Plant the condensed woody stem, called the
"crown", at the soil surface.
Too deep and it will rot, too shallow and it will dry out. Then
when planted, water well and keep plants
well-watered through the season. Strawberry roots are relatively
shallow, so dry out
easily. Keep this in mind too when
weeding, so you avoid breaking too many with a hoe. Hand weeding
near plants is best.
To help
keep weeds away, some use plastic between plants and along rows,
covered with
an organic material such as straw, or you can just use the latter
without
plastic below. Other materials are pine needles, shredded leaves,
or wood
chips. Avoid weedy hay and grass
clippings that mat down.
For
June-bearers, it is important to remove blossoms the first year so the
plants
can get established. You can stop doing
this in mid-summer for the everbearers.
If using rows, keep the runners pushed or swept back into the rows
periodically.
June-bearers
form their flower buds the fall prior, so it is important to make sure
plants
are well-watered in late summer and early fall.

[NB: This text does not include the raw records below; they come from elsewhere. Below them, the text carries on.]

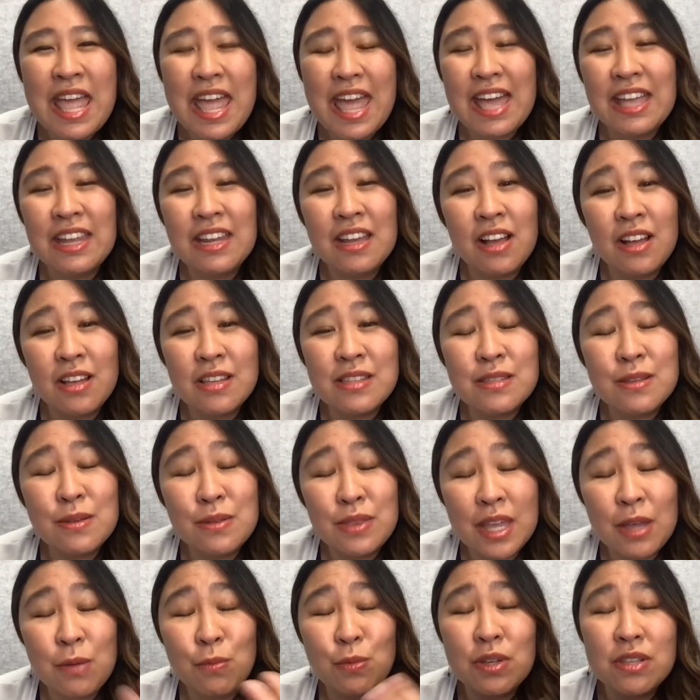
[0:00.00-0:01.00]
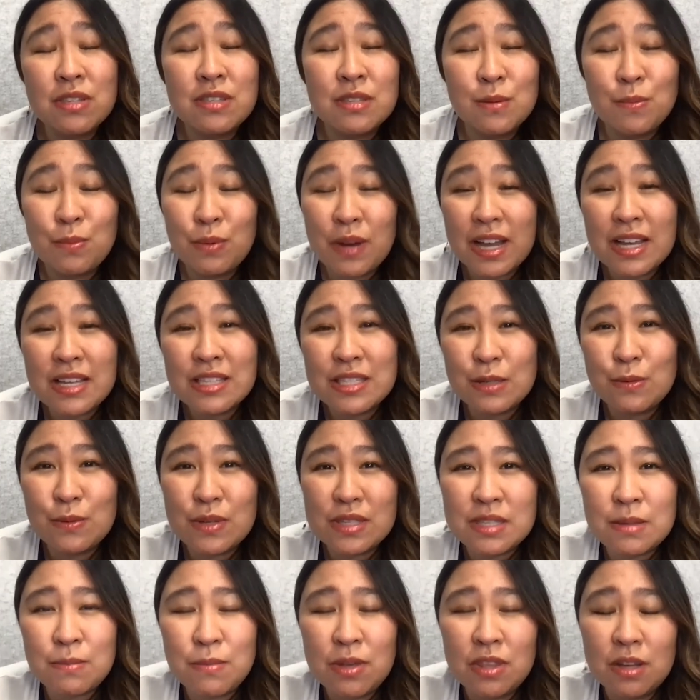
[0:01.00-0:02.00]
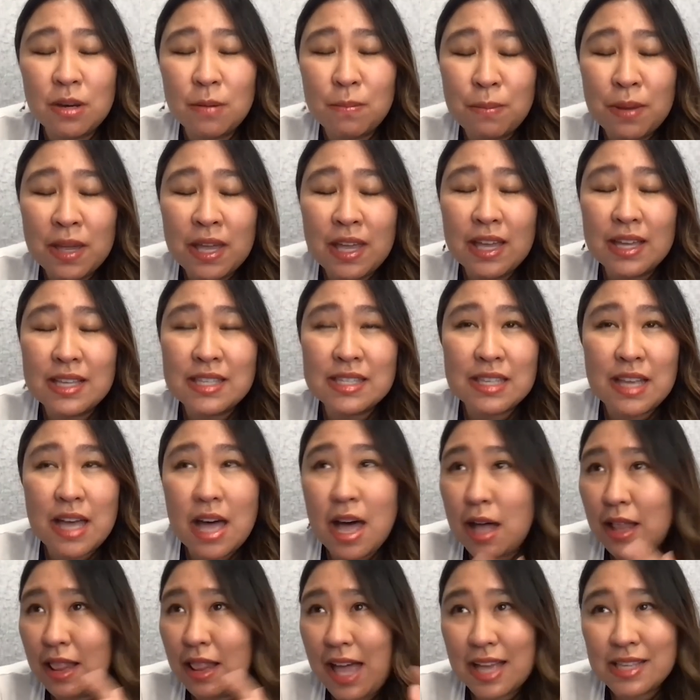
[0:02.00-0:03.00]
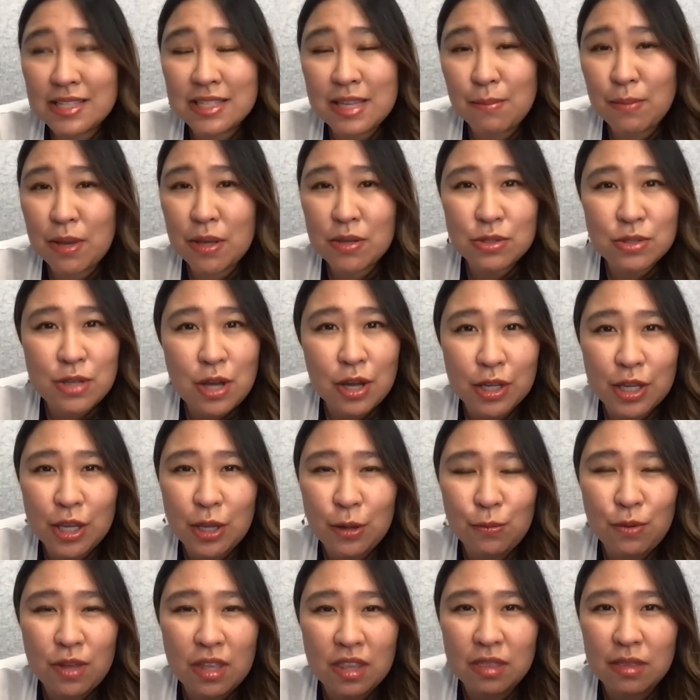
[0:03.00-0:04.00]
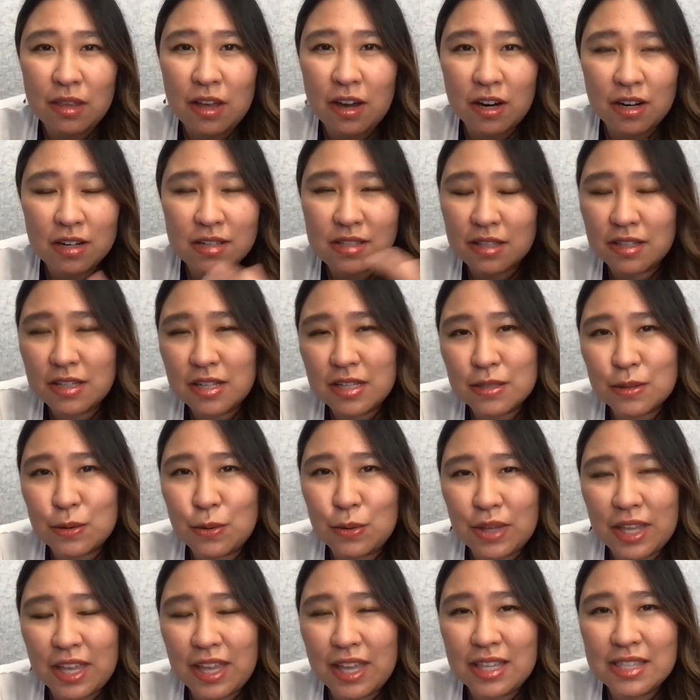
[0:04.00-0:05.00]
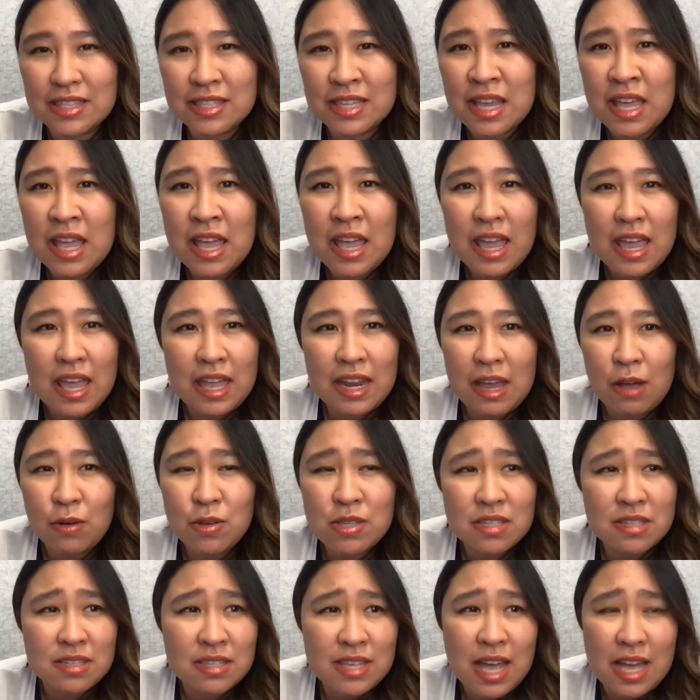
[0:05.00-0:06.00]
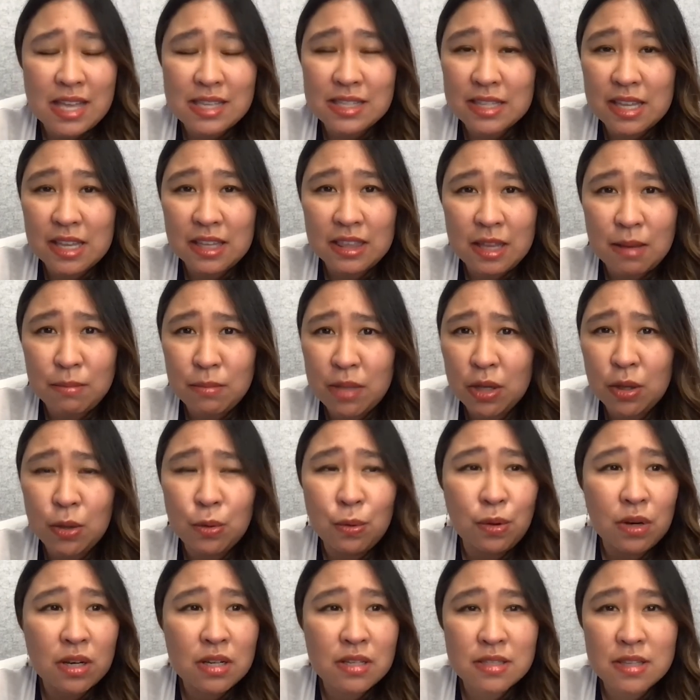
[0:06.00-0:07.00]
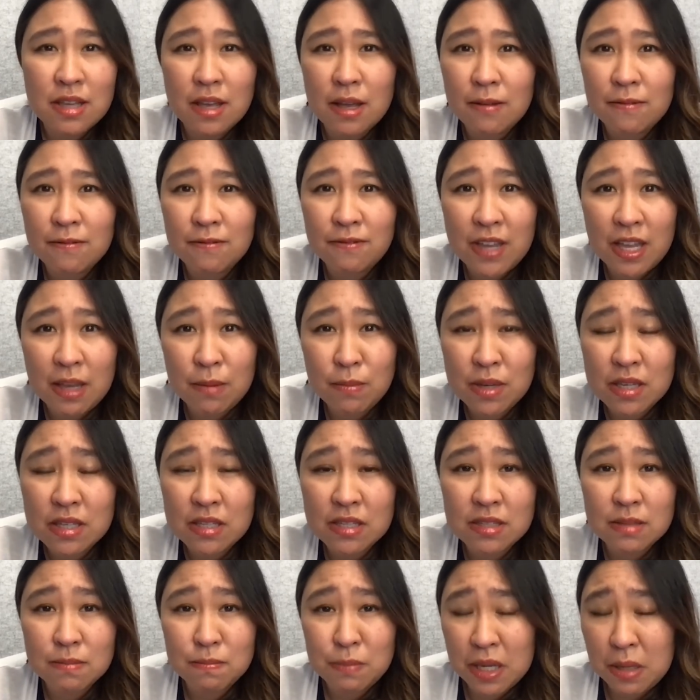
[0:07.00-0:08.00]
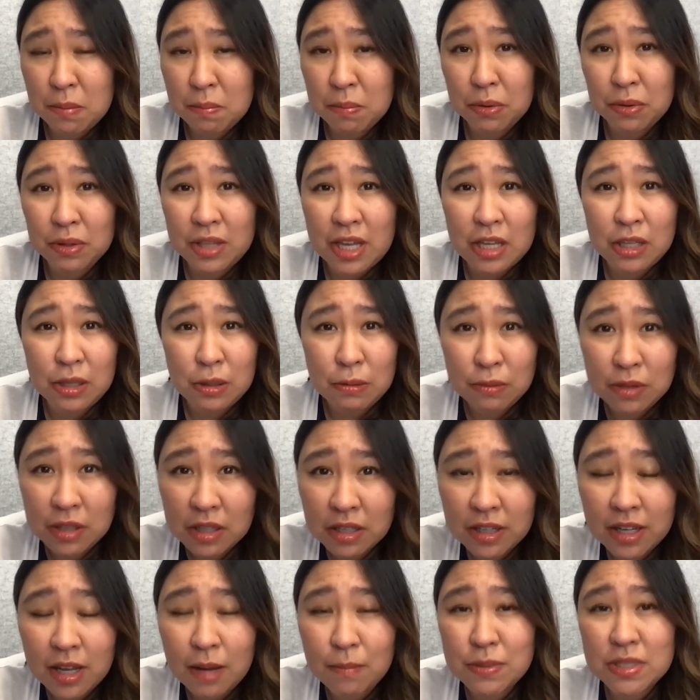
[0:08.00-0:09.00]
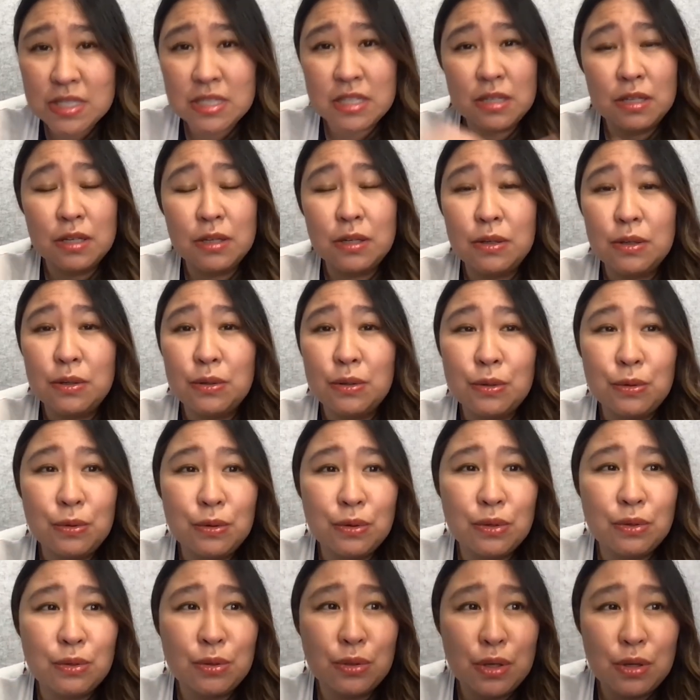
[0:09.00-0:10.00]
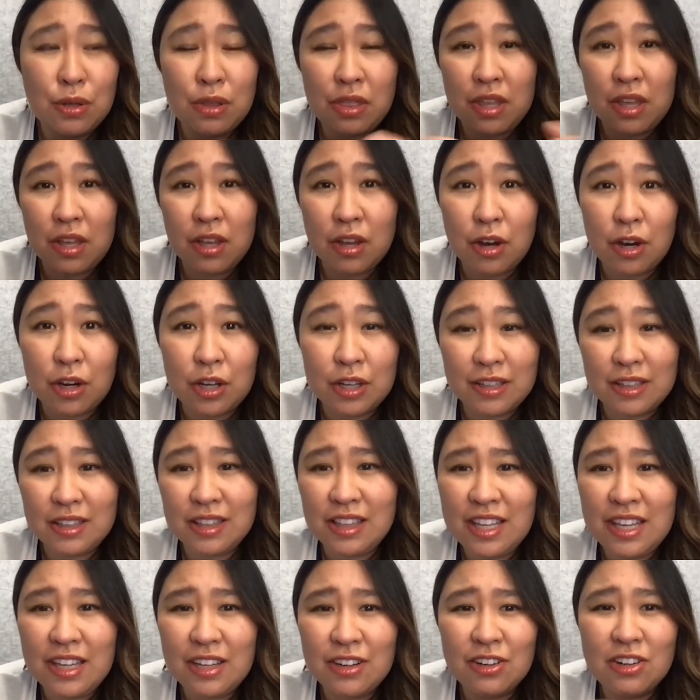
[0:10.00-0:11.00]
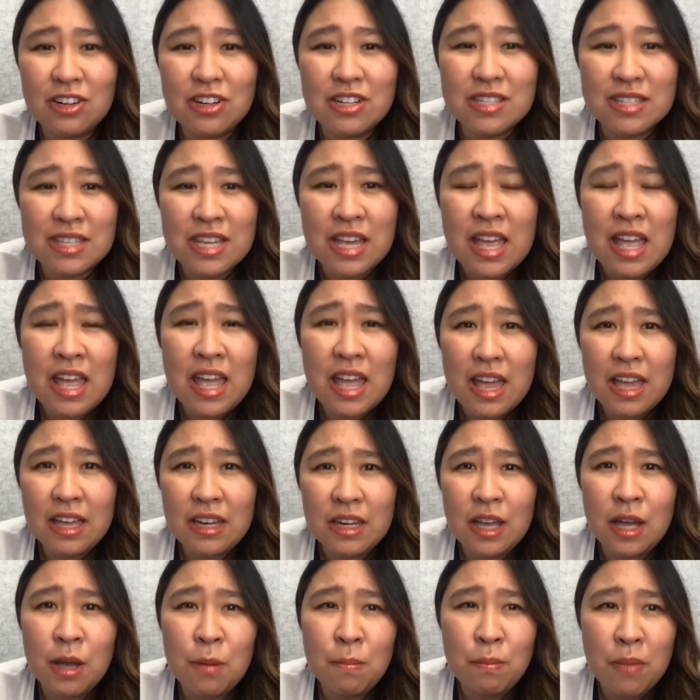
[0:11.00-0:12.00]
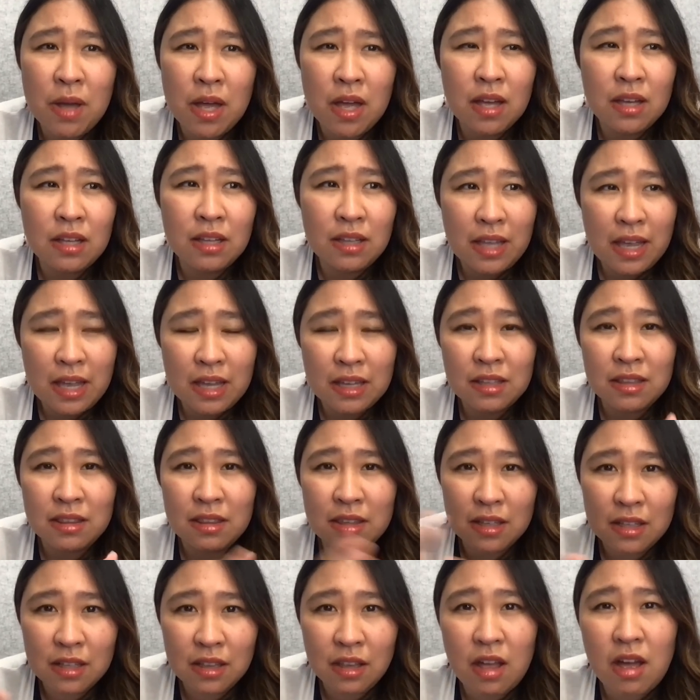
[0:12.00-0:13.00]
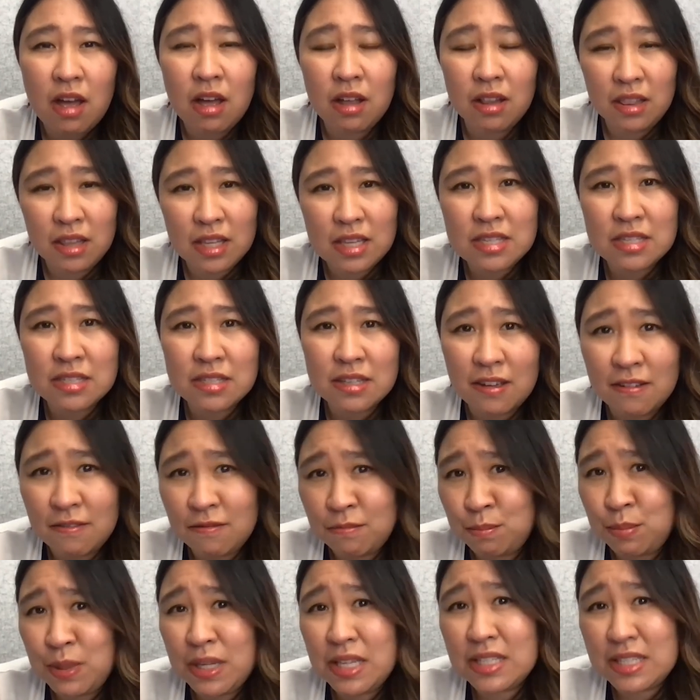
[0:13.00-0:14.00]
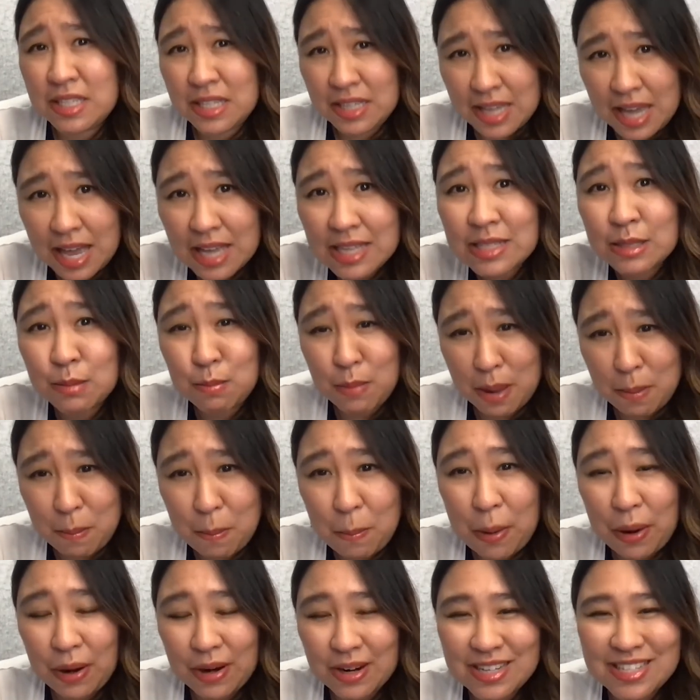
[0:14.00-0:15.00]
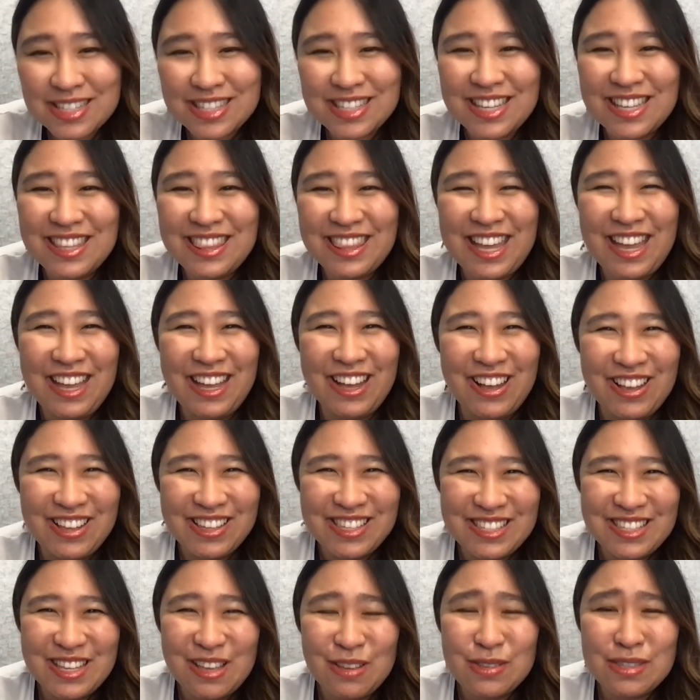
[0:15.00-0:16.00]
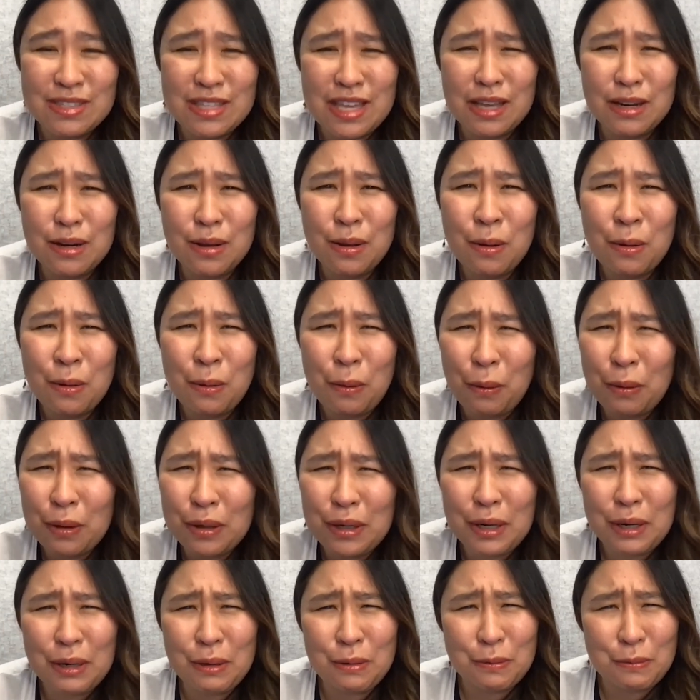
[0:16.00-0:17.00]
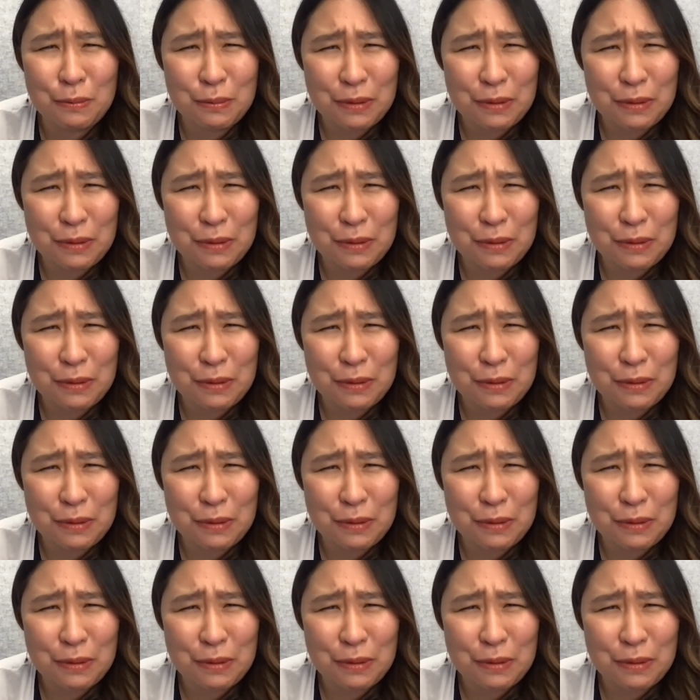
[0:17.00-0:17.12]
And also, they will surprise you with some of their picks. Last time I was talking with our Sunday school kids, and I was just asking them, like, who are some famous people that you look up to? Who do you think are good leaders? And among like the long list of BTS members, they also said Gordon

If you didn't use an organic fertilizer earlier, reapply an organic or
synthetic fertilizer then at the same rate as earlier.
Since
strawberries are sensitive to severe cold, you'll want to cover plants
when the
hard frosts begin to freeze the soil surface.
Straw is most commonly used, but evergreen boughs or other light and
fluffy materials work too. Once the
chance of hard frosts (below 28 degrees F) is over in spring, uncover
plants
and use the straw for mulch. Keep a
spun-woven fabric for frost protection handy to throw over plants if
frosts are
predicted. The flowers are most
sensitive to cold, and if frosted will develop black centers and of
course no
fruit.
Keeping
plants well-watered before and during harvest results in the best
fruit. You may want to get some bird netting to
cover rows or your hills, held down with stakes (wooden stakes angled
away from
the plants, tent stakes, or "ground staples" such as heavy duty bent
wire). Harvest fruit when they are ripe, as they wont ripen
further. You can often figure about one
to
two pounds of
yield per plant, 15 to 20 pounds for a 20-foot row.
If
plants are vigorous you can renovate rows of June-bearers for another 2
or 3
years of harvests. Everbearers in hills
can be left for 3 or more years before you'll need to replant.